_HOW TO COMPLETE THIS TASK:_
Every entry in the following data should be output exactly.

_LISTED RECORDS:_
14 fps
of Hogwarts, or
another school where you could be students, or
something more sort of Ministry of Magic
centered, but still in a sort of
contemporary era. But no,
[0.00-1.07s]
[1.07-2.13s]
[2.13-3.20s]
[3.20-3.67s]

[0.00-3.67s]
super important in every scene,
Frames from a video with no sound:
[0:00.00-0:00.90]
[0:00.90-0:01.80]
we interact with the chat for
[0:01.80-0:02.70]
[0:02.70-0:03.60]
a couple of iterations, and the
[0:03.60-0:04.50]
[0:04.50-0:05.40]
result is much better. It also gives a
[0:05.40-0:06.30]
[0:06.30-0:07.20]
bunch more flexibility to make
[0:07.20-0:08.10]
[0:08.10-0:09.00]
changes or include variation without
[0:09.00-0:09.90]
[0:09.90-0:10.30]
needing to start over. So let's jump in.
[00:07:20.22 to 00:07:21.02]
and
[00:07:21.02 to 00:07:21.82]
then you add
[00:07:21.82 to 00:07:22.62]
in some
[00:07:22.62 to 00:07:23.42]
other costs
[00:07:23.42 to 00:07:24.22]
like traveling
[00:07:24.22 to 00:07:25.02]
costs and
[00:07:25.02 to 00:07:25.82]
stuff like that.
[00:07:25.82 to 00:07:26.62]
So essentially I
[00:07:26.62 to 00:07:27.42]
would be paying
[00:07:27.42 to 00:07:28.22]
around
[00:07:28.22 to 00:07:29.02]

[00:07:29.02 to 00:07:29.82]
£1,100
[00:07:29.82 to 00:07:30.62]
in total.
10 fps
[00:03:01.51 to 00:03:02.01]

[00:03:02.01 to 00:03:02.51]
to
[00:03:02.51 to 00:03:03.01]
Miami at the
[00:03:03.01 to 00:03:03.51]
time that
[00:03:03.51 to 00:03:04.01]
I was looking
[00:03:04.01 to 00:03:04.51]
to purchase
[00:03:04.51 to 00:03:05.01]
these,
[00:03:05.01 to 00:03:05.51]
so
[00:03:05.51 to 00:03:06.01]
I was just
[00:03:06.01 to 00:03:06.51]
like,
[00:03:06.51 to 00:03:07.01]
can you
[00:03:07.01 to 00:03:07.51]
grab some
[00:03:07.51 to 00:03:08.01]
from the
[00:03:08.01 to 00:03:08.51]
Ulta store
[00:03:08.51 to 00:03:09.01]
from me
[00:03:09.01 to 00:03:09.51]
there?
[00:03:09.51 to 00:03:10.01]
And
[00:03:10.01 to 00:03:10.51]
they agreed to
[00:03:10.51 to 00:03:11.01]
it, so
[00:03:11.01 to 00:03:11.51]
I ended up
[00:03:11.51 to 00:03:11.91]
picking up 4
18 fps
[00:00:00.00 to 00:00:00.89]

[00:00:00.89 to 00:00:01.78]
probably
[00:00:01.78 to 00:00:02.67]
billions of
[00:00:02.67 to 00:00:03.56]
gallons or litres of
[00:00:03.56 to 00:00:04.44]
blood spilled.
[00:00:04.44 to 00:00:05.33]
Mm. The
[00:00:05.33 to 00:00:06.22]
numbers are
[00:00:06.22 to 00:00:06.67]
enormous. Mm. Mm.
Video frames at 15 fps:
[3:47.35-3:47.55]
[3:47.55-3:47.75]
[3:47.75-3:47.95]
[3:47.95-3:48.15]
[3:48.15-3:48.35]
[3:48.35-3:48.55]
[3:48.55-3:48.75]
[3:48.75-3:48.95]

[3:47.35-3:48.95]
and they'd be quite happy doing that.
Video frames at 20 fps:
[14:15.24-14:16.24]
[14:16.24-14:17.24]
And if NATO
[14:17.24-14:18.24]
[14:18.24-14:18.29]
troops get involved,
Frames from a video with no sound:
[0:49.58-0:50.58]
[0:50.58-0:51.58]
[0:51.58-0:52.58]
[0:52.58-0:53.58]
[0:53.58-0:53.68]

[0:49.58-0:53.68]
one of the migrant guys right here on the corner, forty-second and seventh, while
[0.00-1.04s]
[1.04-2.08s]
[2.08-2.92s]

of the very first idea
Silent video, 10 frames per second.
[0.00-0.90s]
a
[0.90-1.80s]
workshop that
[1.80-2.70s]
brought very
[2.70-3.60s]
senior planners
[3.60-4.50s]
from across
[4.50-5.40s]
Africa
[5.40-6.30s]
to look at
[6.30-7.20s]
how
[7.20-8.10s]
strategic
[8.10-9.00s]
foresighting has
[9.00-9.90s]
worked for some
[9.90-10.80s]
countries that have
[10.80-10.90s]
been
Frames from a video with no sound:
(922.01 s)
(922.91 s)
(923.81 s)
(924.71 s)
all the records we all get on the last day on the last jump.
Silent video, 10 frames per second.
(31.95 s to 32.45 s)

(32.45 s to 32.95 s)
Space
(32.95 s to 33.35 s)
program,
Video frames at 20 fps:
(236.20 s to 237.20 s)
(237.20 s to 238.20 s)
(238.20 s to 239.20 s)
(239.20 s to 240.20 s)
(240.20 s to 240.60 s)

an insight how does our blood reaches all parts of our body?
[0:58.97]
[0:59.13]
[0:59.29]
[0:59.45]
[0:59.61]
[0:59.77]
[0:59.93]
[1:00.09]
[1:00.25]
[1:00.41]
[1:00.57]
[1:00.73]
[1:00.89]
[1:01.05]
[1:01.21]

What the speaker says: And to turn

_SOLUTION TO THE PROBLEM:_
14 fps
of Hogwarts, or
another school where you could be students, or
something more sort of Ministry of Magic
centered, but still in a sort of
contemporary era. But no,
[0.00-1.07s]
[1.07-2.13s]
[2.13-3.20s]
[3.20-3.67s]

[0.00-3.67s]
super important in every scene,
Frames from a video with no sound:
[0:00.00-0:00.90]
[0:00.90-0:01.80]
we interact with the chat for
[0:01.80-0:02.70]
[0:02.70-0:03.60]
a couple of iterations, and the
[0:03.60-0:04.50]
[0:04.50-0:05.40]
result is much better. It also gives a
[0:05.40-0:06.30]
[0:06.30-0:07.20]
bunch more flexibility to make
[0:07.20-0:08.10]
[0:08.10-0:09.00]
changes or include variation without
[0:09.00-0:09.90]
[0:09.90-0:10.30]
needing to start over. So let's jump in.
[00:07:20.22 to 00:07:21.02]
and
[00:07:21.02 to 00:07:21.82]
then you add
[00:07:21.82 to 00:07:22.62]
in some
[00:07:22.62 to 00:07:23.42]
other costs
[00:07:23.42 to 00:07:24.22]
like traveling
[00:07:24.22 to 00:07:25.02]
costs and
[00:07:25.02 to 00:07:25.82]
stuff like that.
[00:07:25.82 to 00:07:26.62]
So essentially I
[00:07:26.62 to 00:07:27.42]
would be paying
[00:07:27.42 to 00:07:28.22]
around
[00:07:28.22 to 00:07:29.02]

[00:07:29.02 to 00:07:29.82]
£1,100
[00:07:29.82 to 00:07:30.62]
in total.
10 fps
[00:03:01.51 to 00:03:02.01]

[00:03:02.01 to 00:03:02.51]
to
[00:03:02.51 to 00:03:03.01]
Miami at the
[00:03:03.01 to 00:03:03.51]
time that
[00:03:03.51 to 00:03:04.01]
I was looking
[00:03:04.01 to 00:03:04.51]
to purchase
[00:03:04.51 to 00:03:05.01]
these,
[00:03:05.01 to 00:03:05.51]
so
[00:03:05.51 to 00:03:06.01]
I was just
[00:03:06.01 to 00:03:06.51]
like,
[00:03:06.51 to 00:03:07.01]
can you
[00:03:07.01 to 00:03:07.51]
grab some
[00:03:07.51 to 00:03:08.01]
from the
[00:03:08.01 to 00:03:08.51]
Ulta store
[00:03:08.51 to 00:03:09.01]
from me
[00:03:09.01 to 00:03:09.51]
there?
[00:03:09.51 to 00:03:10.01]
And
[00:03:10.01 to 00:03:10.51]
they agreed to
[00:03:10.51 to 00:03:11.01]
it, so
[00:03:11.01 to 00:03:11.51]
I ended up
[00:03:11.51 to 00:03:11.91]
picking up 4
18 fps
[00:00:00.00 to 00:00:00.89]

[00:00:00.89 to 00:00:01.78]
probably
[00:00:01.78 to 00:00:02.67]
billions of
[00:00:02.67 to 00:00:03.56]
gallons or litres of
[00:00:03.56 to 00:00:04.44]
blood spilled.
[00:00:04.44 to 00:00:05.33]
Mm. The
[00:00:05.33 to 00:00:06.22]
numbers are
[00:00:06.22 to 00:00:06.67]
enormous. Mm. Mm.
Video frames at 15 fps:
[3:47.35-3:47.55]
[3:47.55-3:47.75]
[3:47.75-3:47.95]
[3:47.95-3:48.15]
[3:48.15-3:48.35]
[3:48.35-3:48.55]
[3:48.55-3:48.75]
[3:48.75-3:48.95]

[3:47.35-3:48.95]
and they'd be quite happy doing that.
Video frames at 20 fps:
[14:15.24-14:16.24]
[14:16.24-14:17.24]
And if NATO
[14:17.24-14:18.24]
[14:18.24-14:18.29]
troops get involved,
Frames from a video with no sound:
[0:49.58-0:50.58]
[0:50.58-0:51.58]
[0:51.58-0:52.58]
[0:52.58-0:53.58]
[0:53.58-0:53.68]

[0:49.58-0:53.68]
one of the migrant guys right here on the corner, forty-second and seventh, while
[0.00-1.04s]
[1.04-2.08s]
[2.08-2.92s]

of the very first idea
Silent video, 10 frames per second.
[0.00-0.90s]
a
[0.90-1.80s]
workshop that
[1.80-2.70s]
brought very
[2.70-3.60s]
senior planners
[3.60-4.50s]
from across
[4.50-5.40s]
Africa
[5.40-6.30s]
to look at
[6.30-7.20s]
how
[7.20-8.10s]
strategic
[8.10-9.00s]
foresighting has
[9.00-9.90s]
worked for some
[9.90-10.80s]
countries that have
[10.80-10.90s]
been
Frames from a video with no sound:
(922.01 s)
(922.91 s)
(923.81 s)
(924.71 s)
all the records we all get on the last day on the last jump.
Silent video, 10 frames per second.
(31.95 s to 32.45 s)

(32.45 s to 32.95 s)
Space
(32.95 s to 33.35 s)
program,
Video frames at 20 fps:
(236.20 s to 237.20 s)
(237.20 s to 238.20 s)
(238.20 s to 239.20 s)
(239.20 s to 240.20 s)
(240.20 s to 240.60 s)

an insight how does our blood reaches all parts of our body?
[0:58.97]
[0:59.13]
[0:59.29]
[0:59.45]
[0:59.61]
[0:59.77]
[0:59.93]
[1:00.09]
[1:00.25]
[1:00.41]
[1:00.57]
[1:00.73]
[1:00.89]
[1:01.05]
[1:01.21]

What the speaker says: And to turn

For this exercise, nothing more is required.